RECORDS FOR PROCESSING>
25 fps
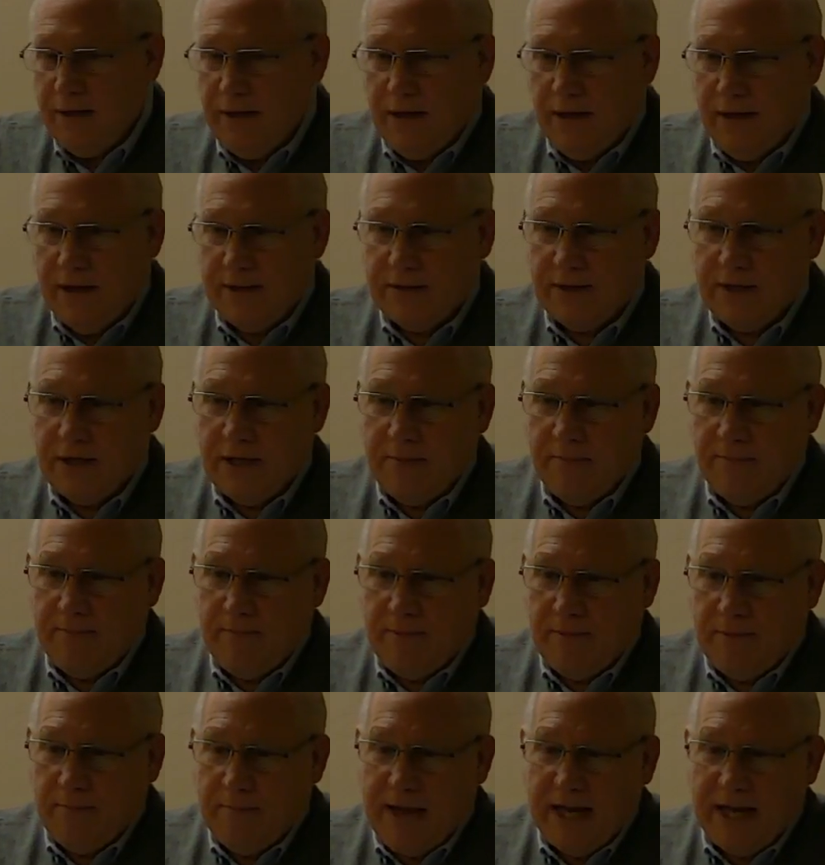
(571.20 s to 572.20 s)
is going to
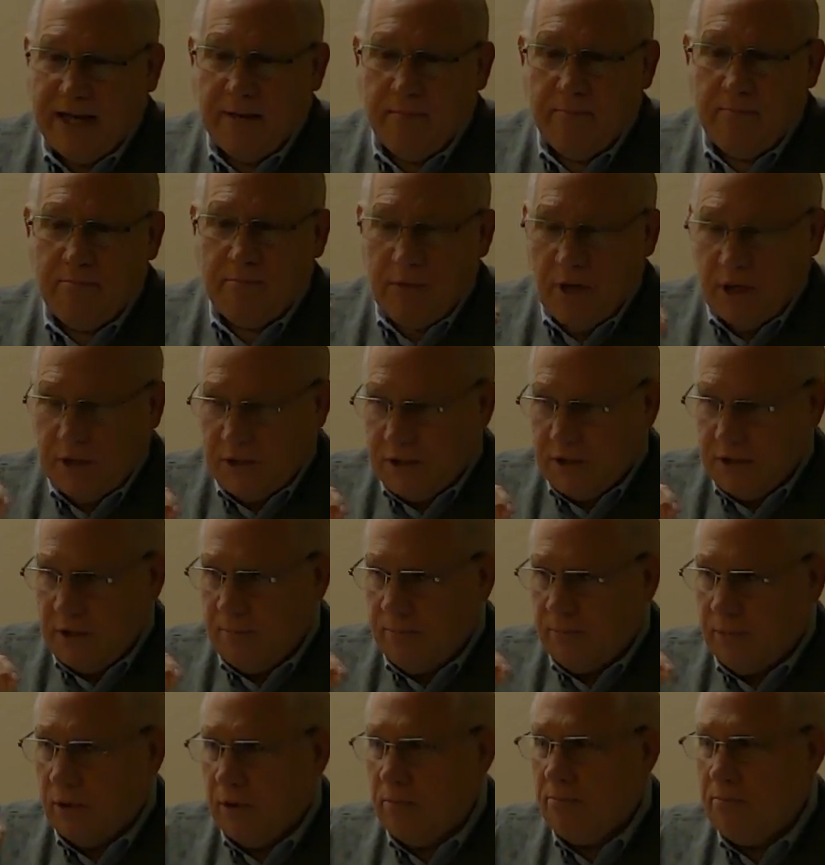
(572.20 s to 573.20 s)
make it much
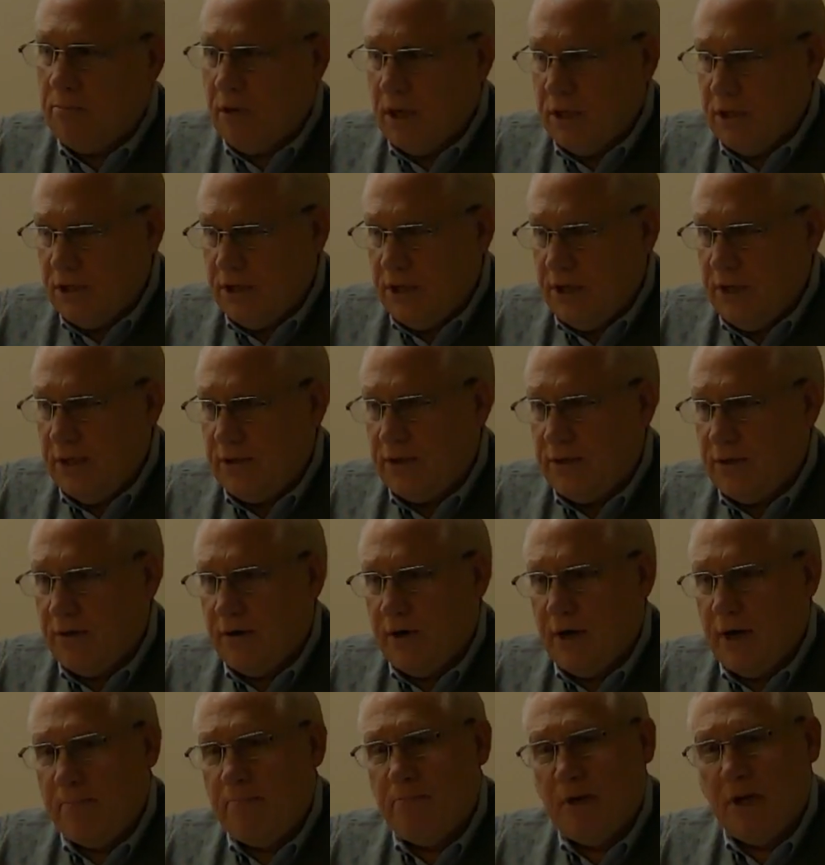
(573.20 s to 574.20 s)
simpler, much easier,
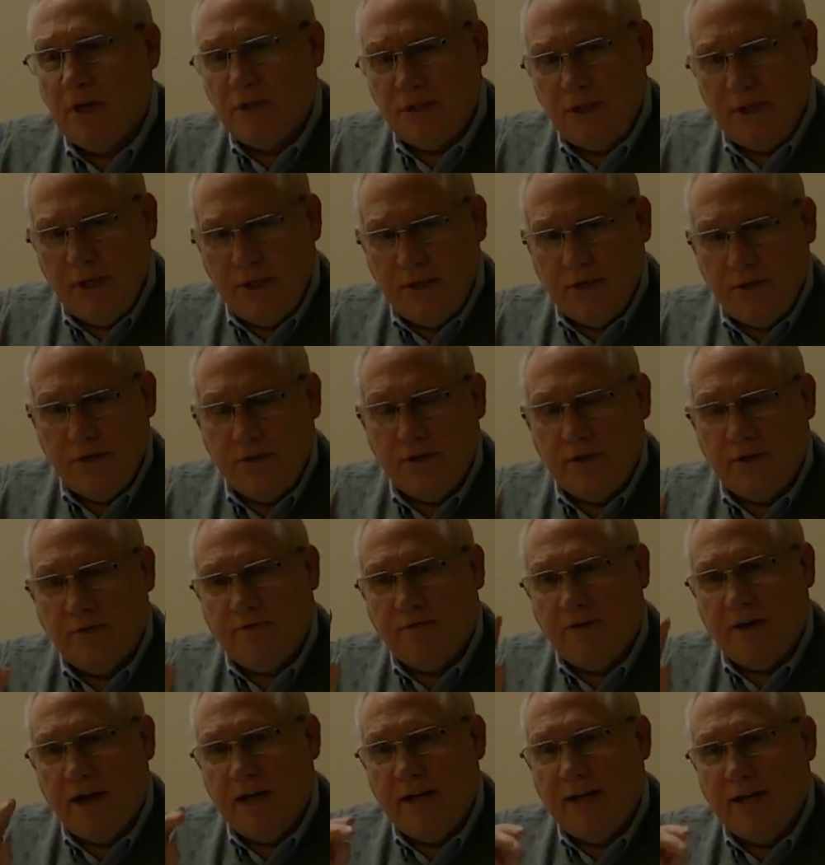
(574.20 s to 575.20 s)
and much easier to
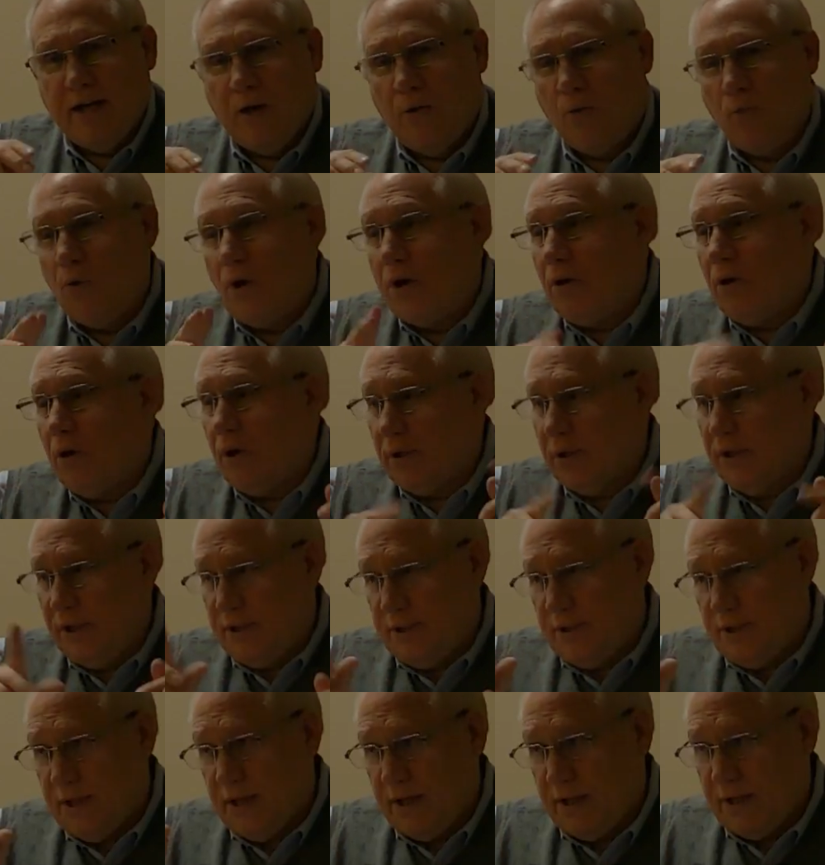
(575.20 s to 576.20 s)
find out what all these
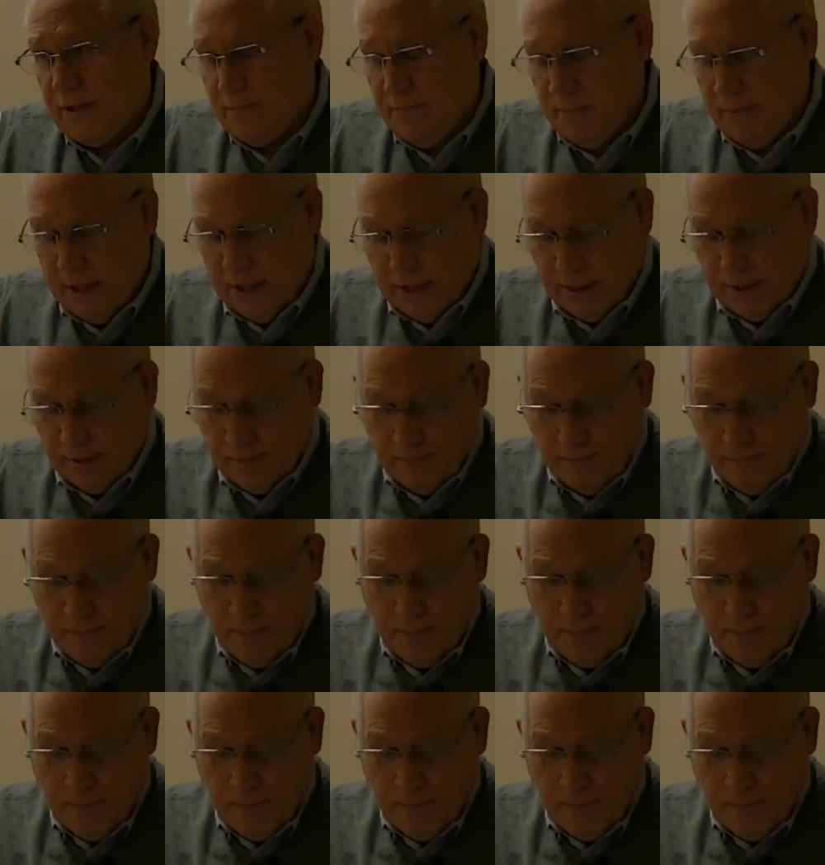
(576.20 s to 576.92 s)
things mean.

YOUR INSTRUCTIONS>
None of the images should be copied, but every entry must be given again exactly.

EXPECTED OUTPUT>
25 fps
(571.20 s to 572.20 s)
is going to
(572.20 s to 573.20 s)
make it much
(573.20 s to 574.20 s)
simpler, much easier,
(574.20 s to 575.20 s)
and much easier to
(575.20 s to 576.20 s)
find out what all these
(576.20 s to 576.92 s)
things mean.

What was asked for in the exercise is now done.